Blair Underwood and Alicia Witt have two supporting roles and neither of them feel fully fleshed out or adequately performed.

I left Longlegs with a certain sense of admiration for the film’s ambitions, and a certain level of irritation because it only succeeded in creating a marketing movement around itself rather than a great horror movie.

The reality is that Longlegs is a creepy vibes movie with some distinctly disturbing sequences that are nightmare fuel, but it is not a movie I would recommend because it never coalesces into a thoroughly successful horror venture. It ultimately falls flat in its fear-mongering because it can’t find a way to fulfill its promise and adequately finish.
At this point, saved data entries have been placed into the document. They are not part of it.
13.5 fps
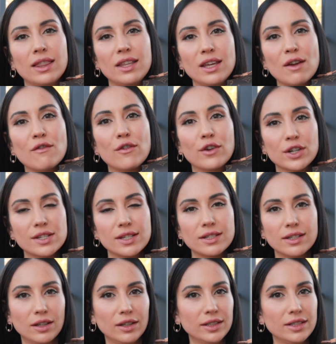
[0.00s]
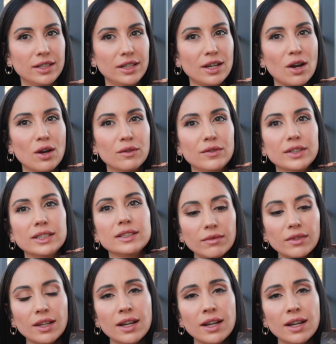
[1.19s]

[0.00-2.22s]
the versatility of it.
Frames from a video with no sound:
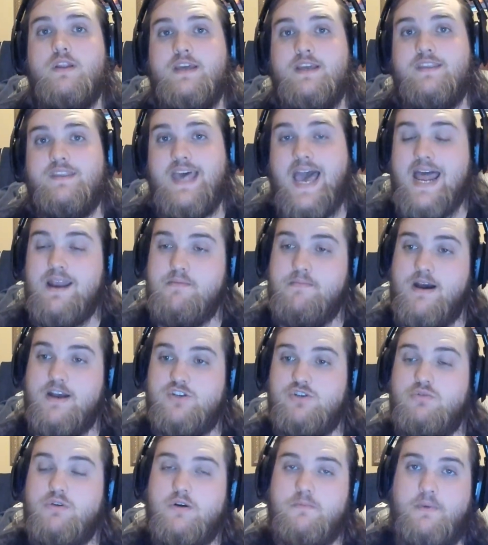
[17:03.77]
link that in my
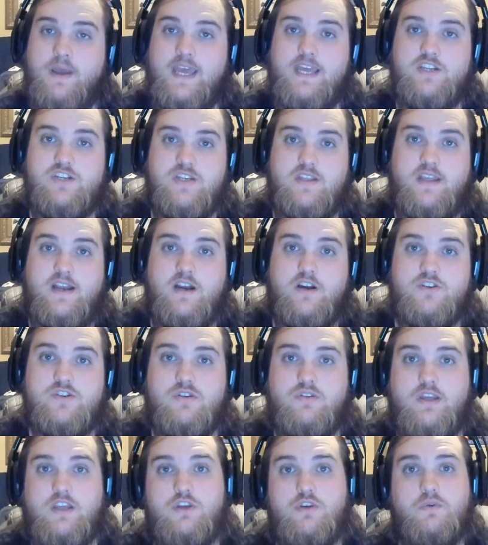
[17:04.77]
Twitter page in there so
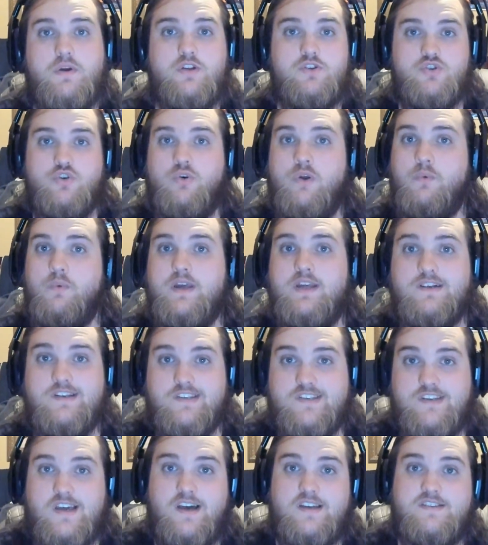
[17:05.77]
that you can join and we can
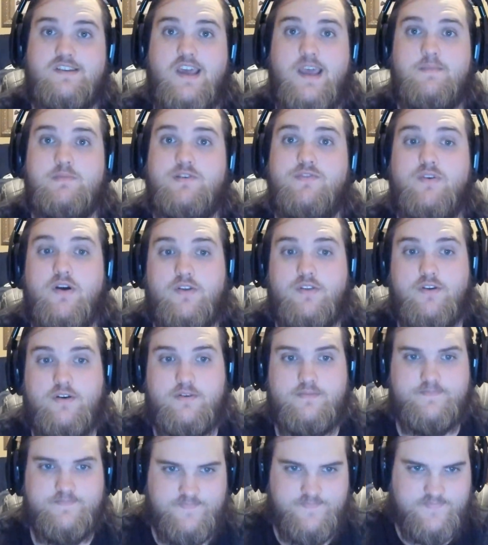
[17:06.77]
discuss games further.
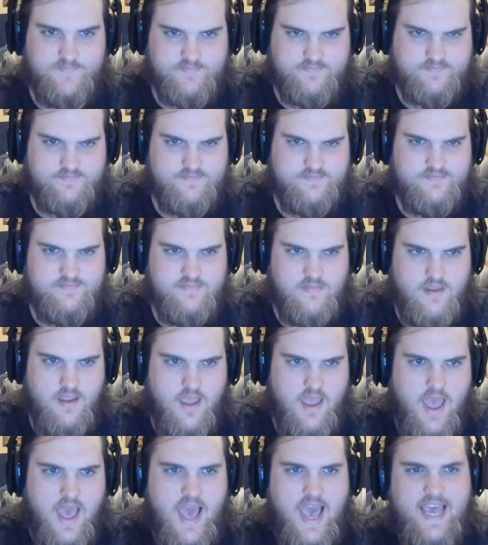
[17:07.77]

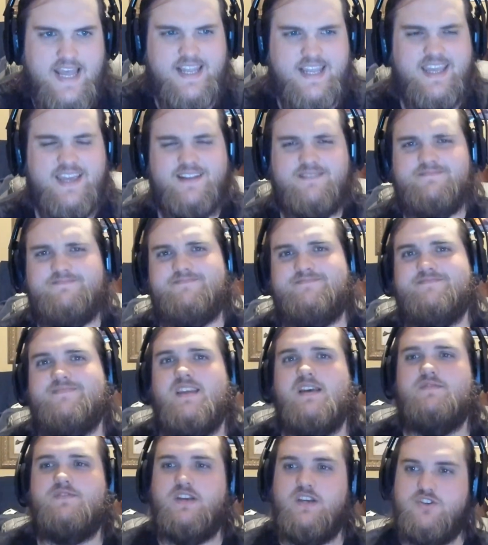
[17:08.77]
And again,
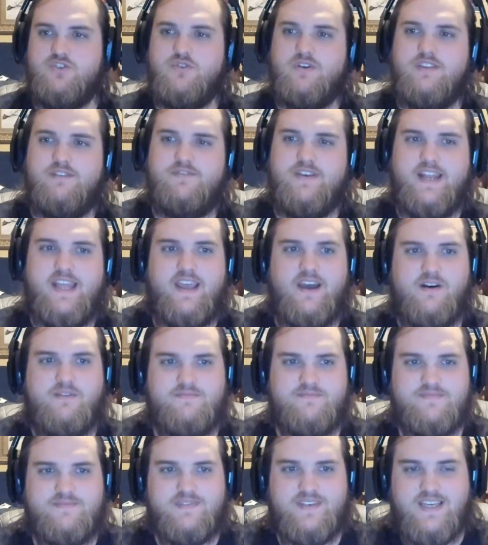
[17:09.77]
if you enjoyed the video,
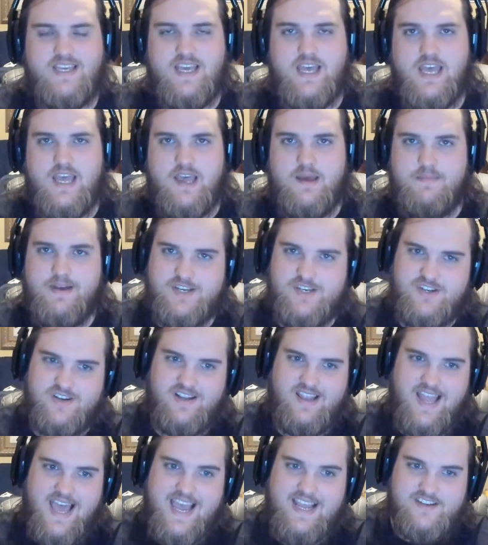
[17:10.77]
make sure to
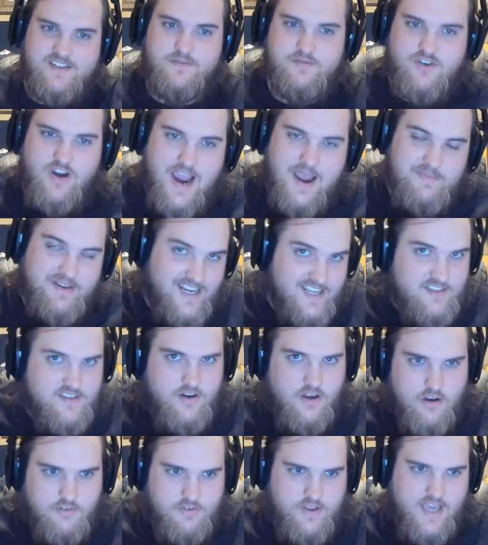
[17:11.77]
like, subscribe, and hit the
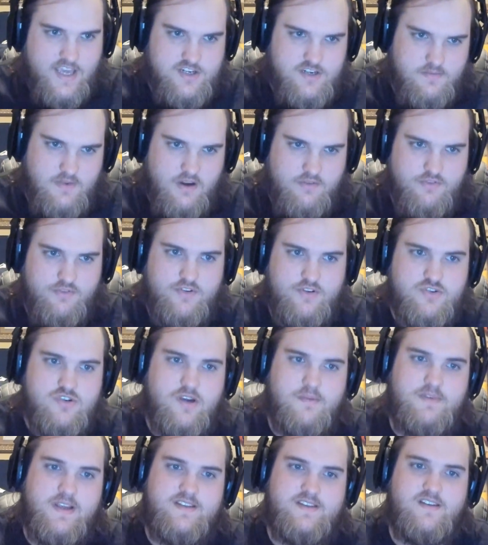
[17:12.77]
notification bell for future
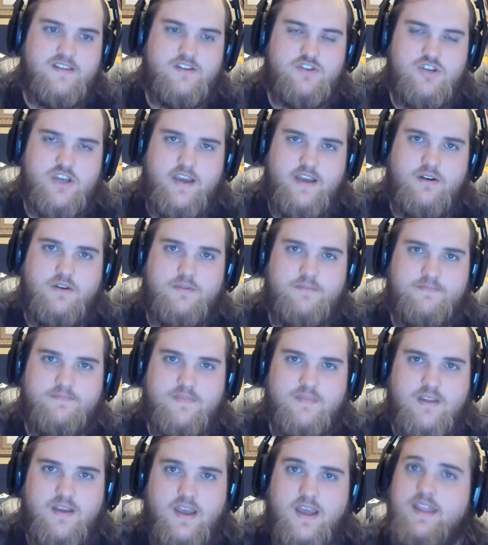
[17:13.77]
updates on the channel.
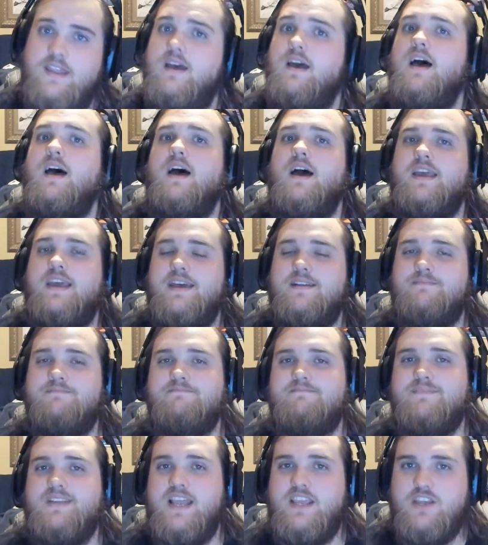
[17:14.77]
Again,
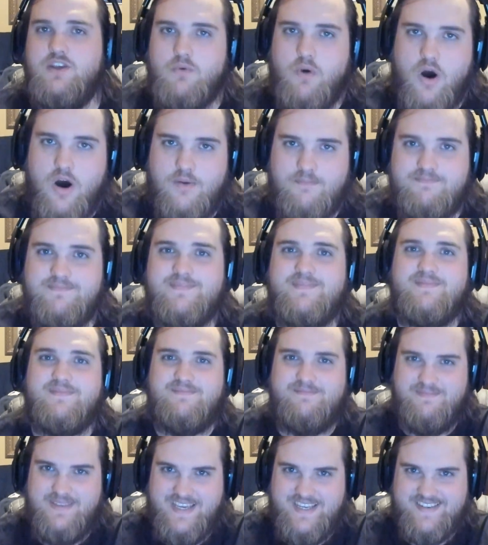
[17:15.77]
thank you all.
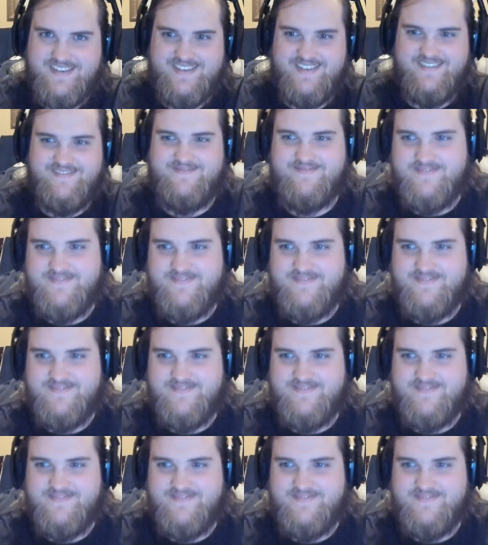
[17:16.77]
Peace.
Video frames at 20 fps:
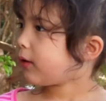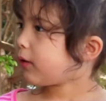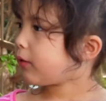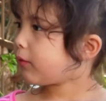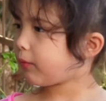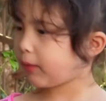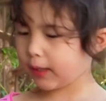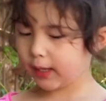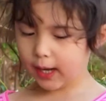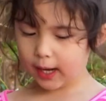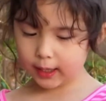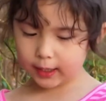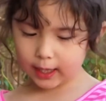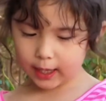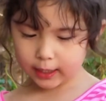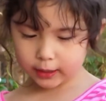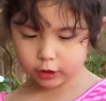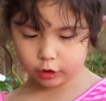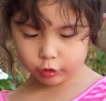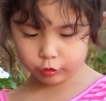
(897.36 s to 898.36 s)
when I
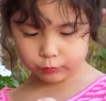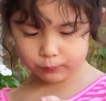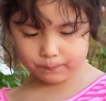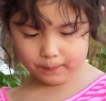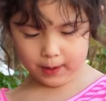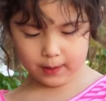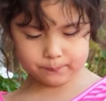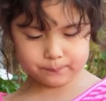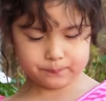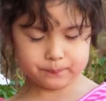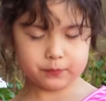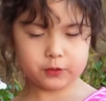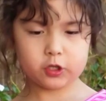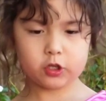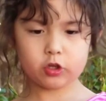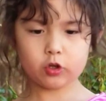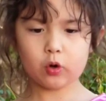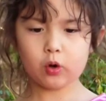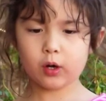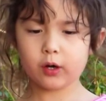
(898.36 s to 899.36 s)
had those bump
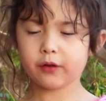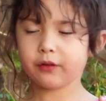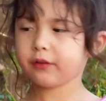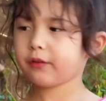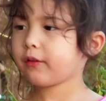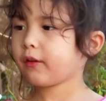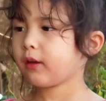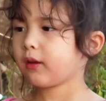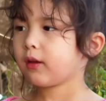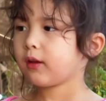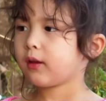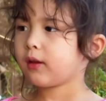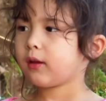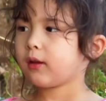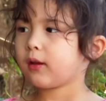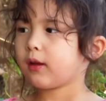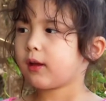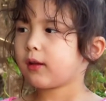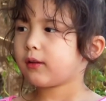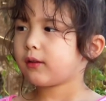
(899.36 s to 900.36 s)
sores,
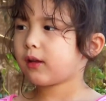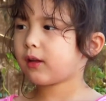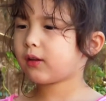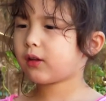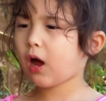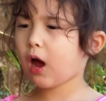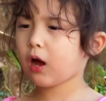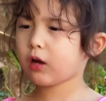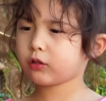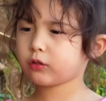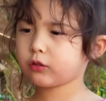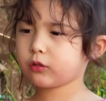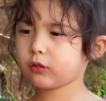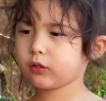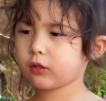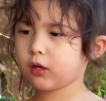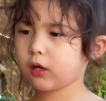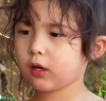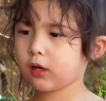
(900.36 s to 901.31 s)
the doctor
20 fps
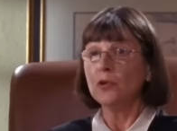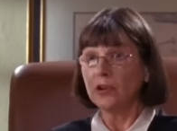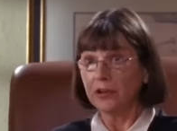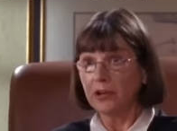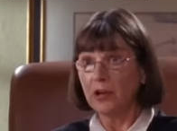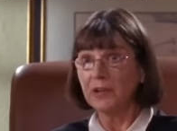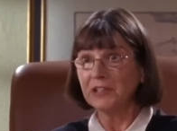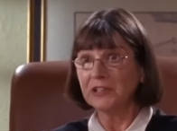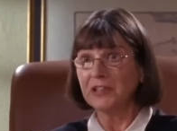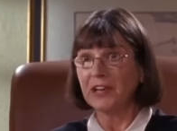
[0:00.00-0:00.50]
You
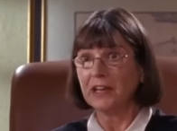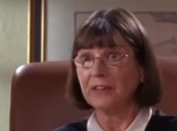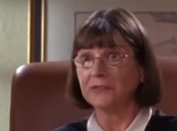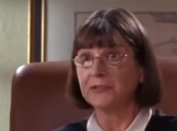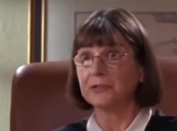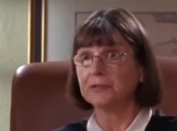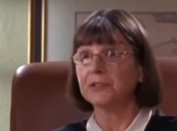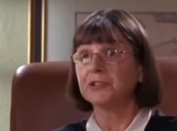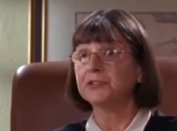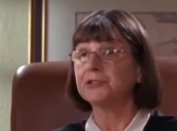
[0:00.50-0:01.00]
are going to
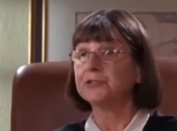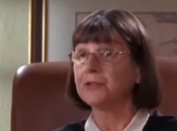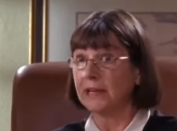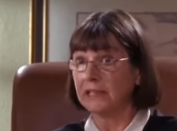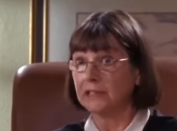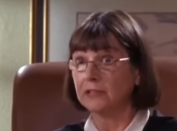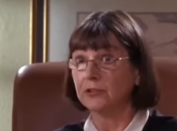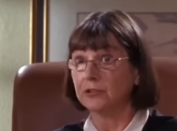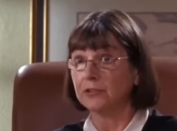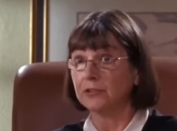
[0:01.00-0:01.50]
have to
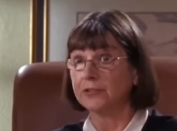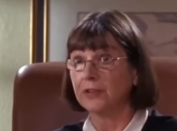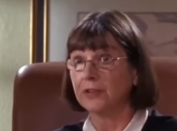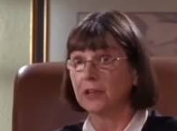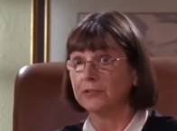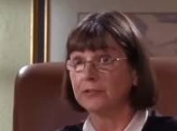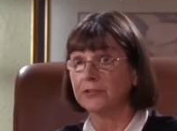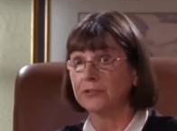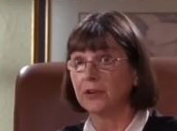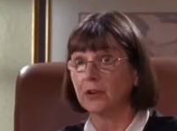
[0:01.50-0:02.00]
restrain
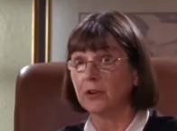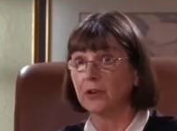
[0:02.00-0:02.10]
yourself,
Out of Heretic and Longlegs I would definitely choose Heretic even with its flaws, because it is vastly superior to Longlegs when at its best. Longlegs strikes me as the type of movie that pre-teens will absolutely freak out watching at a slumber party and keep themselves up all night trying to avoid nightmares…but unless you fit that demographic – I don’t recommend it.

If you’re a horror aficionado, then you’ll watch both of these movies…so my opinion is meaningless. But if you’re a regular person who only occasionally wanders into the horror genre, then I’d say the best option out of these two is Heretic.